Solide im positiven Sinne sind in jedem Fall die Darsteller, unter denen sich neben den bereits Erwähnten auch noch so prominente Namen wie Thomas Jane (The Punisher) oder der mit seinen Auftritten immer selten gewordene Richard Dreyfuss (Der weiße Hai) tummeln. Solide ist auch die Inszenierung, wobei hier schon deutlich wird, wie zweischneidig dieses Attribut zu gebrauchen ist. Das ist alles recht ordentlich gemacht, erweckt aber auch nie den Eindruck, als wäre jemals mehr als ein DTV-Titel angedacht gewesen. Das ist stabile Standardkost, die nie durch ihre Darbietung oder Präsentation begeistern oder auch nur reizen kann. Dienst nach Vorschrift. Zu vernünftig, um ernsthaft Angriffsfläche zu bieten, gleichzeitig zu uninspiriert und beliebig, als dadurch in irgendeiner Form besondere Liebe zum Detail, Hingabe oder Kreativität zu vermitteln. Das größte Problem des Films ist jedoch seine Länge bzw. das Unvermögen, damit effizienter umzugehen.

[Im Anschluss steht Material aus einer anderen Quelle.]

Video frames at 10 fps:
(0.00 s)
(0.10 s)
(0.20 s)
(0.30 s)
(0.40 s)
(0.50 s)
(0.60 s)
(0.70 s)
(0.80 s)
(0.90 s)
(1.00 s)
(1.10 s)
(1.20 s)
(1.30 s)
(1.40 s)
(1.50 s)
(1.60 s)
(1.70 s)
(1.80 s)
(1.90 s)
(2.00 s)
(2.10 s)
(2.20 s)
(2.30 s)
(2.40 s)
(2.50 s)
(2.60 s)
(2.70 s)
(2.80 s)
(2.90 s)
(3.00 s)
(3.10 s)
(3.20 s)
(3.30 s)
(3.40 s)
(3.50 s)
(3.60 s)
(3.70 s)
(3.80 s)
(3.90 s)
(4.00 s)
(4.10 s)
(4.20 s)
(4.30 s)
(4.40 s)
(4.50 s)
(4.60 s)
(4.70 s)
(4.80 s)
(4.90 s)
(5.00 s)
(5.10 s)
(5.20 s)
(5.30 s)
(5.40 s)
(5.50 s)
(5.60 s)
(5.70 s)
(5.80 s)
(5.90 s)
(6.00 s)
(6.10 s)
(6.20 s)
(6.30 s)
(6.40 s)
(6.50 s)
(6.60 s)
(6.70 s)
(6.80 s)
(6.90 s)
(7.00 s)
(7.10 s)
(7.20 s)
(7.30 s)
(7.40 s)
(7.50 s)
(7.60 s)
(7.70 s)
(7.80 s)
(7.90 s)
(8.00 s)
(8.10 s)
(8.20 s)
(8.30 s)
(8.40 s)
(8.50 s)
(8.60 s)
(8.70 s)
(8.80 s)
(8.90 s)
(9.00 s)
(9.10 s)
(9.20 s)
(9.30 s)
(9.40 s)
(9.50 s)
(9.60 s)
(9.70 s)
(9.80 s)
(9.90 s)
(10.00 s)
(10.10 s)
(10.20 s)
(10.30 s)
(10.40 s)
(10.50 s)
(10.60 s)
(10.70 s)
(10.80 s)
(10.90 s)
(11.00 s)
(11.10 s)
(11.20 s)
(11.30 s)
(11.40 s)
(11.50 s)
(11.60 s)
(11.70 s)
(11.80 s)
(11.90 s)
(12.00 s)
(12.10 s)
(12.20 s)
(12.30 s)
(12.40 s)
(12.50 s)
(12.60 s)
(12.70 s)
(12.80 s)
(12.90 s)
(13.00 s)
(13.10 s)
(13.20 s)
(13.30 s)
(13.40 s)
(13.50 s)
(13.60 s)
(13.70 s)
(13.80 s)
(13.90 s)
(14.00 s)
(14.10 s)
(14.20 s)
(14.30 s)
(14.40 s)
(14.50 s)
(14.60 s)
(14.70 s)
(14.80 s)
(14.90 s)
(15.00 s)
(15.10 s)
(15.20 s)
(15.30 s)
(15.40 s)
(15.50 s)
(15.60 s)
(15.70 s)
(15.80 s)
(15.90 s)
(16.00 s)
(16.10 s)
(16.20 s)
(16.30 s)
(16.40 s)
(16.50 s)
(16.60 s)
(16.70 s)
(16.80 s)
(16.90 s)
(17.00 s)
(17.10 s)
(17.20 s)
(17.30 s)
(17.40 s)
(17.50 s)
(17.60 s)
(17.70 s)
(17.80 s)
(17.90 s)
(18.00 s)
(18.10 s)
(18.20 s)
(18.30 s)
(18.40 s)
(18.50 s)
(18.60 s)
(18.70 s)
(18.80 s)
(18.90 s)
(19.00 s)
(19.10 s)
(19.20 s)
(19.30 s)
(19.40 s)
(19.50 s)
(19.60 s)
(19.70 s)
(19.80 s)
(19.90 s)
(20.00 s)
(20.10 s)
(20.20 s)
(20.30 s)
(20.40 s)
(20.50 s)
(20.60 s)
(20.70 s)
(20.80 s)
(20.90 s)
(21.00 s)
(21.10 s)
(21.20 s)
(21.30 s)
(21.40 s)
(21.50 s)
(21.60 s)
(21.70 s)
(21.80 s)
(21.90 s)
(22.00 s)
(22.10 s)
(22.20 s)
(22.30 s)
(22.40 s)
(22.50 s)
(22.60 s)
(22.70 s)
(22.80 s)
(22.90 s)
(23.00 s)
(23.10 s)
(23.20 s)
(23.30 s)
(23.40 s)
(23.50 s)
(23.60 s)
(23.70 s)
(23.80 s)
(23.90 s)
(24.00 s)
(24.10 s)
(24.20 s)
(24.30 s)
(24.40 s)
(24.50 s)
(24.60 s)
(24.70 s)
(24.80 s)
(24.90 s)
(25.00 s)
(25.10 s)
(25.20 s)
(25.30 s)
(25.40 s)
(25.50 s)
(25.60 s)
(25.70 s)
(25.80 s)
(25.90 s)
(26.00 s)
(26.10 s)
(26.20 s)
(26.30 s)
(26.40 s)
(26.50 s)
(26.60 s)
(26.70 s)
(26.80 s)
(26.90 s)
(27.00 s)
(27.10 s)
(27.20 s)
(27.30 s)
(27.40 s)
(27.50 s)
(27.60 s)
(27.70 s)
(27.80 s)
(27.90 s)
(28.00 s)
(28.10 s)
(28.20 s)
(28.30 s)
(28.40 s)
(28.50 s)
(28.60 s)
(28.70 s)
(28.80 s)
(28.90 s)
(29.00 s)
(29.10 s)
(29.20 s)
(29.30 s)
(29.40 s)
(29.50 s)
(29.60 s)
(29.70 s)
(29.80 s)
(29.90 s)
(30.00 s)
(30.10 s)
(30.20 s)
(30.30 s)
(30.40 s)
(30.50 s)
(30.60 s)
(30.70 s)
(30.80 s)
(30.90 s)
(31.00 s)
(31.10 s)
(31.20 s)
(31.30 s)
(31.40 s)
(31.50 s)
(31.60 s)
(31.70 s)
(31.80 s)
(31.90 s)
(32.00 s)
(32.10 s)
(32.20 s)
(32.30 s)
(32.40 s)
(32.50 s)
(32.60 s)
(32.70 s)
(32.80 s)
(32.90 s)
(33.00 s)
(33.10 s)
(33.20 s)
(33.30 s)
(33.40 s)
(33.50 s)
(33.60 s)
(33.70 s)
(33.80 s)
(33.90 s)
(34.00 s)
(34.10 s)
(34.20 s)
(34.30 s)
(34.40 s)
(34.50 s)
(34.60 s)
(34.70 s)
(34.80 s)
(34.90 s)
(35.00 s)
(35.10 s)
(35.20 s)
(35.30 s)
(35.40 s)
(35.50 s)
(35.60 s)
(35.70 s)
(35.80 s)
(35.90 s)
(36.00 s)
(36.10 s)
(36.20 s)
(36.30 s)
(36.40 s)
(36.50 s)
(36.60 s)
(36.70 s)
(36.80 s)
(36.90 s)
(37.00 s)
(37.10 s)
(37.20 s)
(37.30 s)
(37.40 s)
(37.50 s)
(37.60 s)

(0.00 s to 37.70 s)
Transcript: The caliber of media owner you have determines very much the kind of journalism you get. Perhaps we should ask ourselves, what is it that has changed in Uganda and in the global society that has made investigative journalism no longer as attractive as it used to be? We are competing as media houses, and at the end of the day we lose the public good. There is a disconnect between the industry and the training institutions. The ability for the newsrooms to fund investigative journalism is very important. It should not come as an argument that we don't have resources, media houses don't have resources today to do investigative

Seine 127 Minuten könnte er nämlich mühelos sinnvoll nutzen, würde er denn mehr auf die zahlreichen und gar nicht mal uninteressant angerissenen Figuren eingehen. Da wäre der Sheriff, der noch um seine Frau trauert und sich um den gemeinsamen Sohn sorgt, was ihn, trotz ehrbarer Ansätze, blind für das eigentliche Geschehen um ihn herum macht. Da wäre der vorschnell verdächtigte Ex-Sklave, der über eine sehr facettenreiche Hintergrundgeschichte zu verfügen scheint, über die wie leider praktisch gar nichts erfahren. Viel besser wird es auch nicht bei der des Priesters (Thomas Jane), der indigenen Stallwärterin, den Prostituierten oder dem gar nicht so geheimen, lediglich geduldeten homosexuellen Salonbetreibern, die aus Furcht eben diesen „Geduldeten-Status“ zu verlieren, ab einem gewissen Punkt sogar ihr Wissen über den Mörder zurückhalten. Sie alle sind interessant, tendenziell sogar vielschichtig, trotzdem weiß der Film sie nur grob zu skizzieren, obwohl er sich doch so viel Zeit nimmt. Diese zieht sich in den ersten 60 Minuten dafür zu deutlich, anstatt damit sinnstiftend umzugehen. In diesem Film steckt erstaunlich viel drin – sogar deutlich mehr als zunächst vermutet -, nur belässt er es überwiegend bei Andeutungen und Oberflächlichkeiten. Das ist bedauerlich, denn hier schlummert vermutlich eine wirklich gute Idee. Die sich schlussendlich brauchbar, in Anbetracht aller Tatsachen aber lediglich mittelmäßig präsentiert.